+++ DATA FOR REVIEW

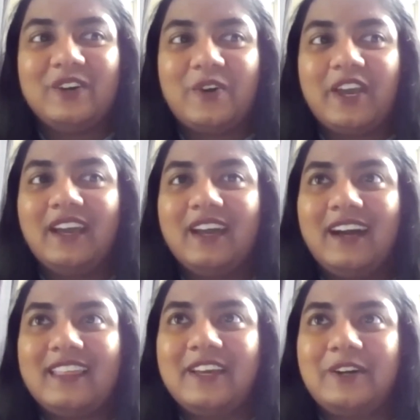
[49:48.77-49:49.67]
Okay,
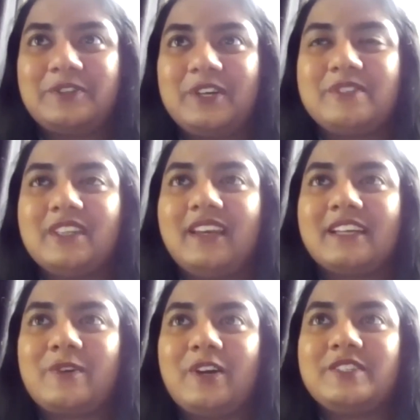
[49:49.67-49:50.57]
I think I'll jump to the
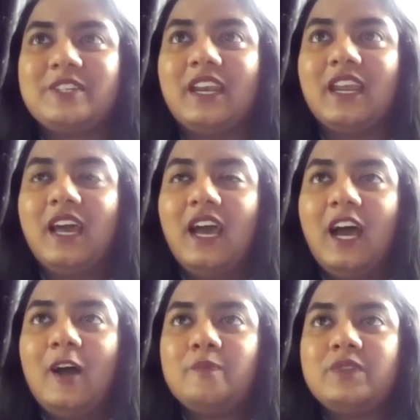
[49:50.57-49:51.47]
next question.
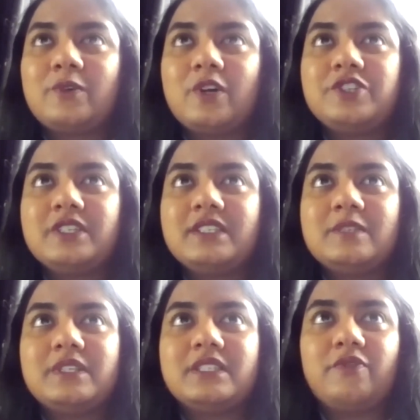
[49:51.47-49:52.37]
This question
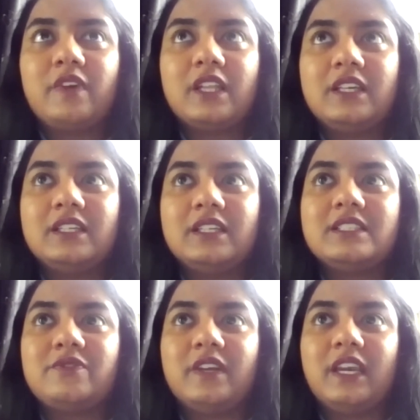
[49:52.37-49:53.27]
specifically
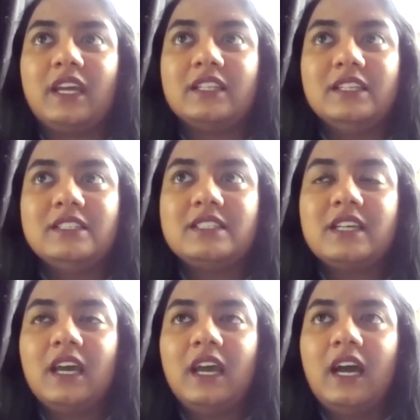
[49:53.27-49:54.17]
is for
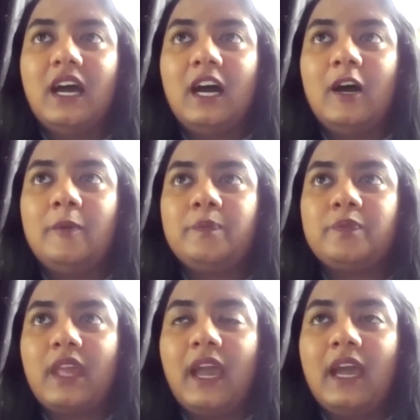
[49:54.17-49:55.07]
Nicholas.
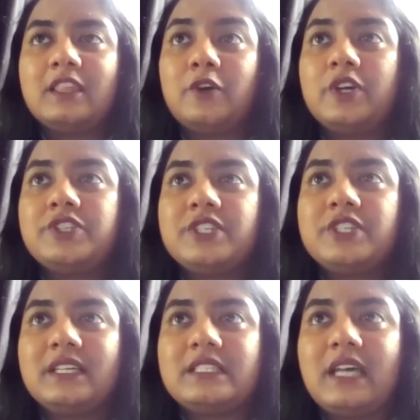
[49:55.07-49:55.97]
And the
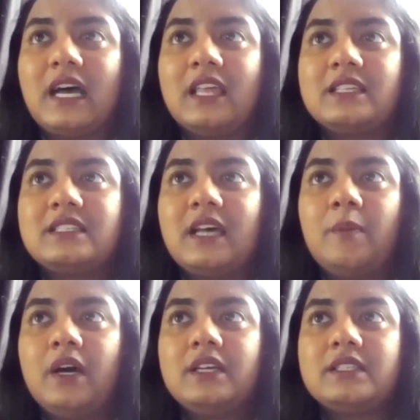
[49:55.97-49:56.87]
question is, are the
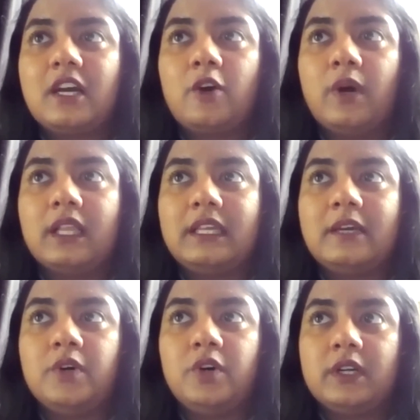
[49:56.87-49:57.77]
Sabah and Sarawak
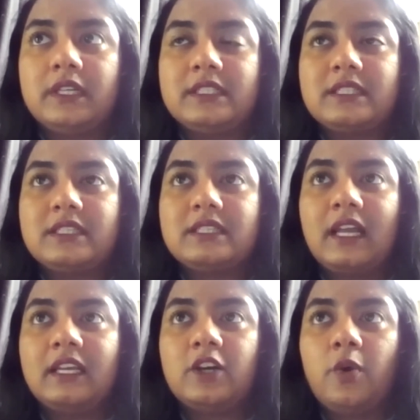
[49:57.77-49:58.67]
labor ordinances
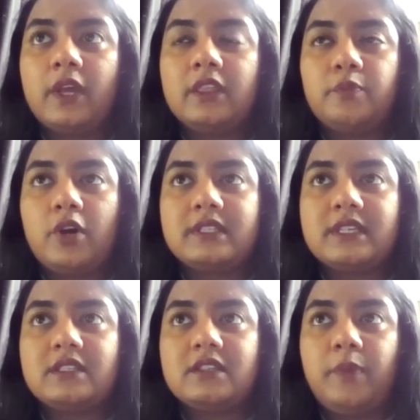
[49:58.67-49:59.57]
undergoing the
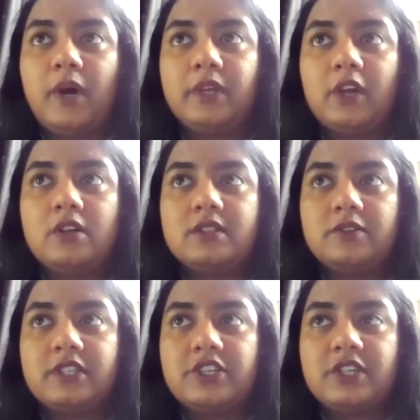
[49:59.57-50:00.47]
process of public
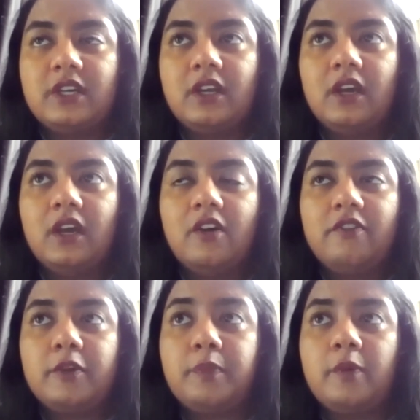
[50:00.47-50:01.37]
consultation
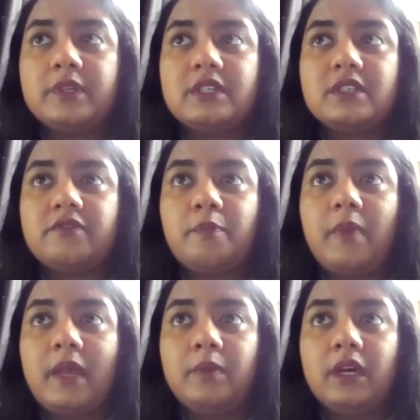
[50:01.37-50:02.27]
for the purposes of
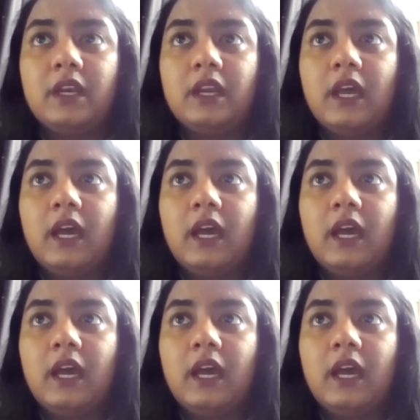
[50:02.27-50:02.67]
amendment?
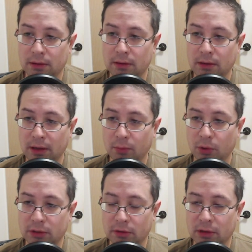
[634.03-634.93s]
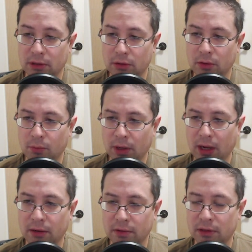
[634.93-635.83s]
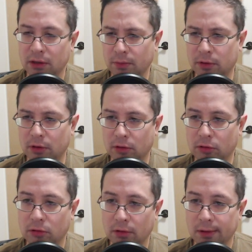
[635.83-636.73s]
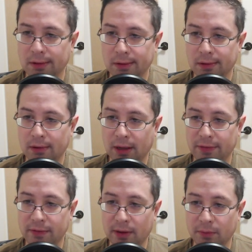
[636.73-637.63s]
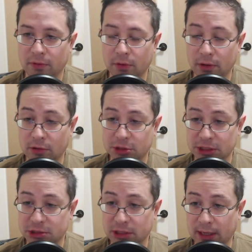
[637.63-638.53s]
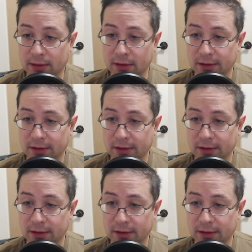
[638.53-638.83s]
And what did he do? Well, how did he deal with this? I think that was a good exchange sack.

++++++

▶ _YOUR TASK_: Hand back the data exactly as it appears, with all pictures cut.

▶ _PROBLEM SOLUTION_:
[49:48.77-49:49.67]
Okay,
[49:49.67-49:50.57]
I think I'll jump to the
[49:50.57-49:51.47]
next question.
[49:51.47-49:52.37]
This question
[49:52.37-49:53.27]
specifically
[49:53.27-49:54.17]
is for
[49:54.17-49:55.07]
Nicholas.
[49:55.07-49:55.97]
And the
[49:55.97-49:56.87]
question is, are the
[49:56.87-49:57.77]
Sabah and Sarawak
[49:57.77-49:58.67]
labor ordinances
[49:58.67-49:59.57]
undergoing the
[49:59.57-50:00.47]
process of public
[50:00.47-50:01.37]
consultation
[50:01.37-50:02.27]
for the purposes of
[50:02.27-50:02.67]
amendment?
[634.03-634.93s]
[634.93-635.83s]
[635.83-636.73s]
[636.73-637.63s]
[637.63-638.53s]
[638.53-638.83s]
And what did he do? Well, how did he deal with this? I think that was a good exchange sack.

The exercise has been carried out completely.